PROBLEM STATEMENT:
Copy the records word for word. Pictures do not go in.

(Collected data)
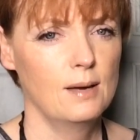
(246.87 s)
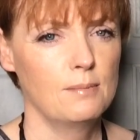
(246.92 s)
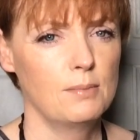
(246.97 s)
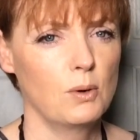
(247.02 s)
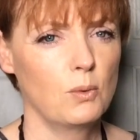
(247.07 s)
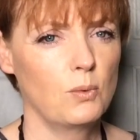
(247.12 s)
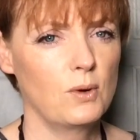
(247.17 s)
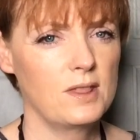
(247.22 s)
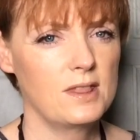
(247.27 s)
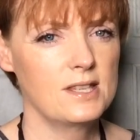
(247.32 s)

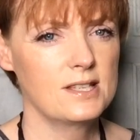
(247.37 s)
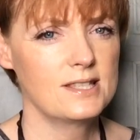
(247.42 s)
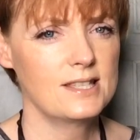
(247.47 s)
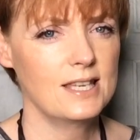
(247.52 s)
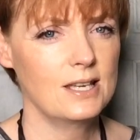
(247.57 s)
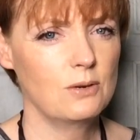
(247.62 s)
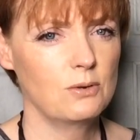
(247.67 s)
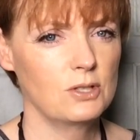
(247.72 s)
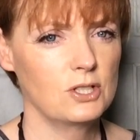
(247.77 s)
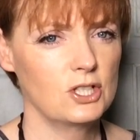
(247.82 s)
but with the
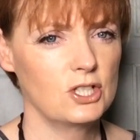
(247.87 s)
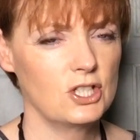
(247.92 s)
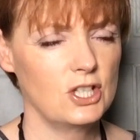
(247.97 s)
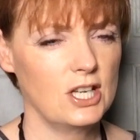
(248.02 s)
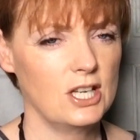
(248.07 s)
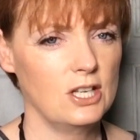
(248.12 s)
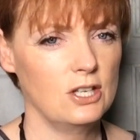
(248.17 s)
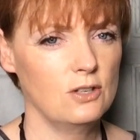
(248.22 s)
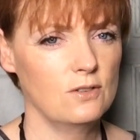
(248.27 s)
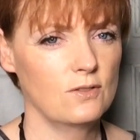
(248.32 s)
sequence
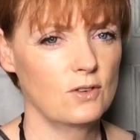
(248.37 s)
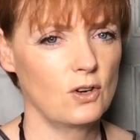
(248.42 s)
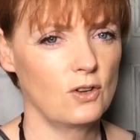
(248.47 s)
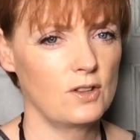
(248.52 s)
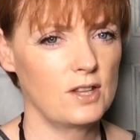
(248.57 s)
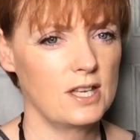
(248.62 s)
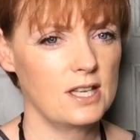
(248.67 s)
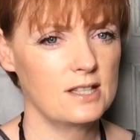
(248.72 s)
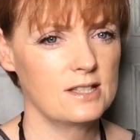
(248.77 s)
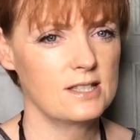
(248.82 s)
sheet, you've got
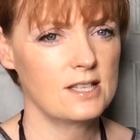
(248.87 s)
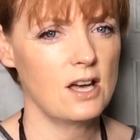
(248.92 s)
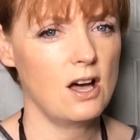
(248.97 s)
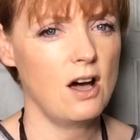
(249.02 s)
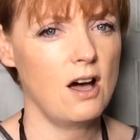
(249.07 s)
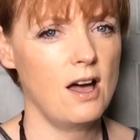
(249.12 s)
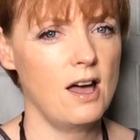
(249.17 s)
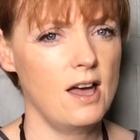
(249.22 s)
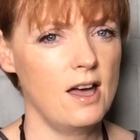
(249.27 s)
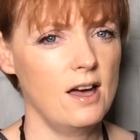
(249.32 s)
the
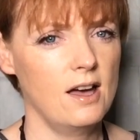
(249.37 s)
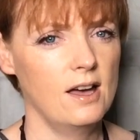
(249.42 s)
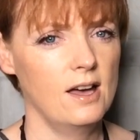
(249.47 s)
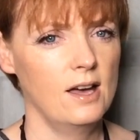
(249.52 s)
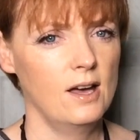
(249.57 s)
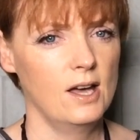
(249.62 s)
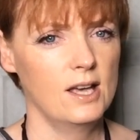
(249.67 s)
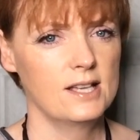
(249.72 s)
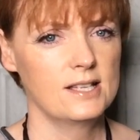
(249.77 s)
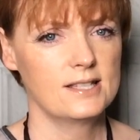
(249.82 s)
entire
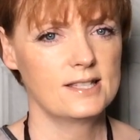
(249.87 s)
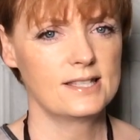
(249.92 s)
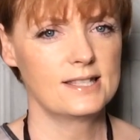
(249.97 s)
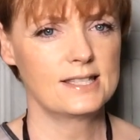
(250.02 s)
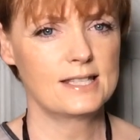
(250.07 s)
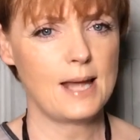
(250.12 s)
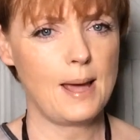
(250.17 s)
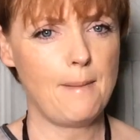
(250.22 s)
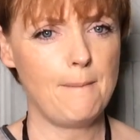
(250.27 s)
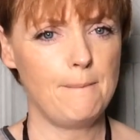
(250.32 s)

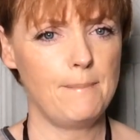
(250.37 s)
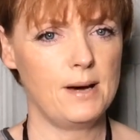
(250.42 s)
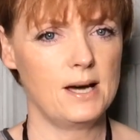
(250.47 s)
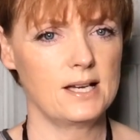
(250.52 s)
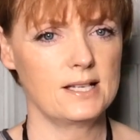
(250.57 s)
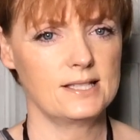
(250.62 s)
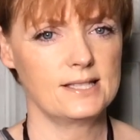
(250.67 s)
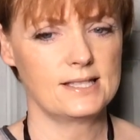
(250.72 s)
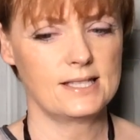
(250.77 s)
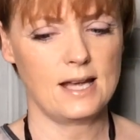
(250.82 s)

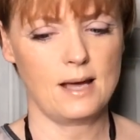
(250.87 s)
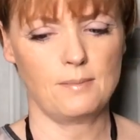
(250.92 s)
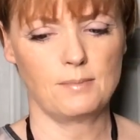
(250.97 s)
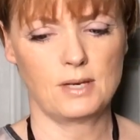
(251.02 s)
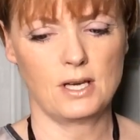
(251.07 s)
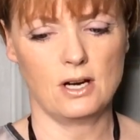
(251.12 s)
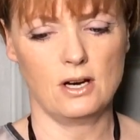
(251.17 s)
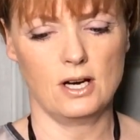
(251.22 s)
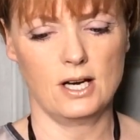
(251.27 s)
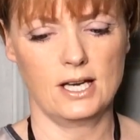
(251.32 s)
step-by-step
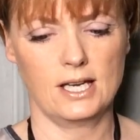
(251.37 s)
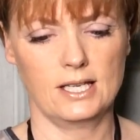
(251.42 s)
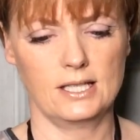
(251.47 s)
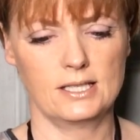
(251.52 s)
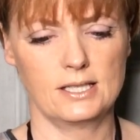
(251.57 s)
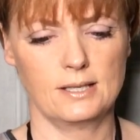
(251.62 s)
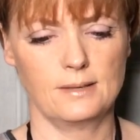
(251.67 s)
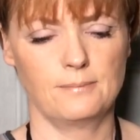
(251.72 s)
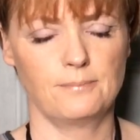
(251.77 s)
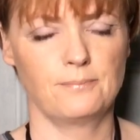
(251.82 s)
guide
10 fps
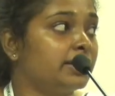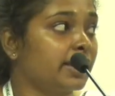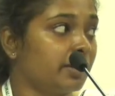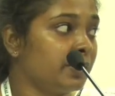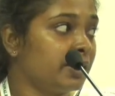
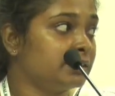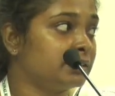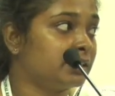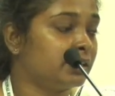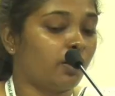
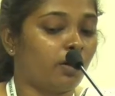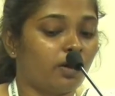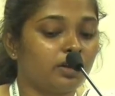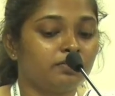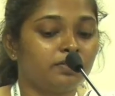capacity
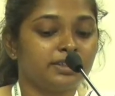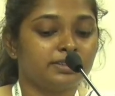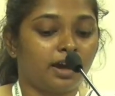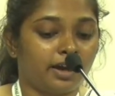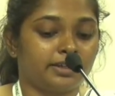always
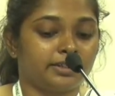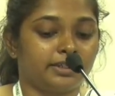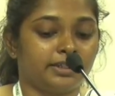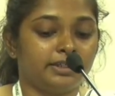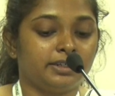higher
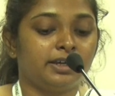in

WRITTEN ANSWER:
(246.87 s)
(246.92 s)
(246.97 s)
(247.02 s)
(247.07 s)
(247.12 s)
(247.17 s)
(247.22 s)
(247.27 s)
(247.32 s)

(247.37 s)
(247.42 s)
(247.47 s)
(247.52 s)
(247.57 s)
(247.62 s)
(247.67 s)
(247.72 s)
(247.77 s)
(247.82 s)
but with the
(247.87 s)
(247.92 s)
(247.97 s)
(248.02 s)
(248.07 s)
(248.12 s)
(248.17 s)
(248.22 s)
(248.27 s)
(248.32 s)
sequence
(248.37 s)
(248.42 s)
(248.47 s)
(248.52 s)
(248.57 s)
(248.62 s)
(248.67 s)
(248.72 s)
(248.77 s)
(248.82 s)
sheet, you've got
(248.87 s)
(248.92 s)
(248.97 s)
(249.02 s)
(249.07 s)
(249.12 s)
(249.17 s)
(249.22 s)
(249.27 s)
(249.32 s)
the
(249.37 s)
(249.42 s)
(249.47 s)
(249.52 s)
(249.57 s)
(249.62 s)
(249.67 s)
(249.72 s)
(249.77 s)
(249.82 s)
entire
(249.87 s)
(249.92 s)
(249.97 s)
(250.02 s)
(250.07 s)
(250.12 s)
(250.17 s)
(250.22 s)
(250.27 s)
(250.32 s)

(250.37 s)
(250.42 s)
(250.47 s)
(250.52 s)
(250.57 s)
(250.62 s)
(250.67 s)
(250.72 s)
(250.77 s)
(250.82 s)

(250.87 s)
(250.92 s)
(250.97 s)
(251.02 s)
(251.07 s)
(251.12 s)
(251.17 s)
(251.22 s)
(251.27 s)
(251.32 s)
step-by-step
(251.37 s)
(251.42 s)
(251.47 s)
(251.52 s)
(251.57 s)
(251.62 s)
(251.67 s)
(251.72 s)
(251.77 s)
(251.82 s)
guide
10 fps
capacity
always
higher
in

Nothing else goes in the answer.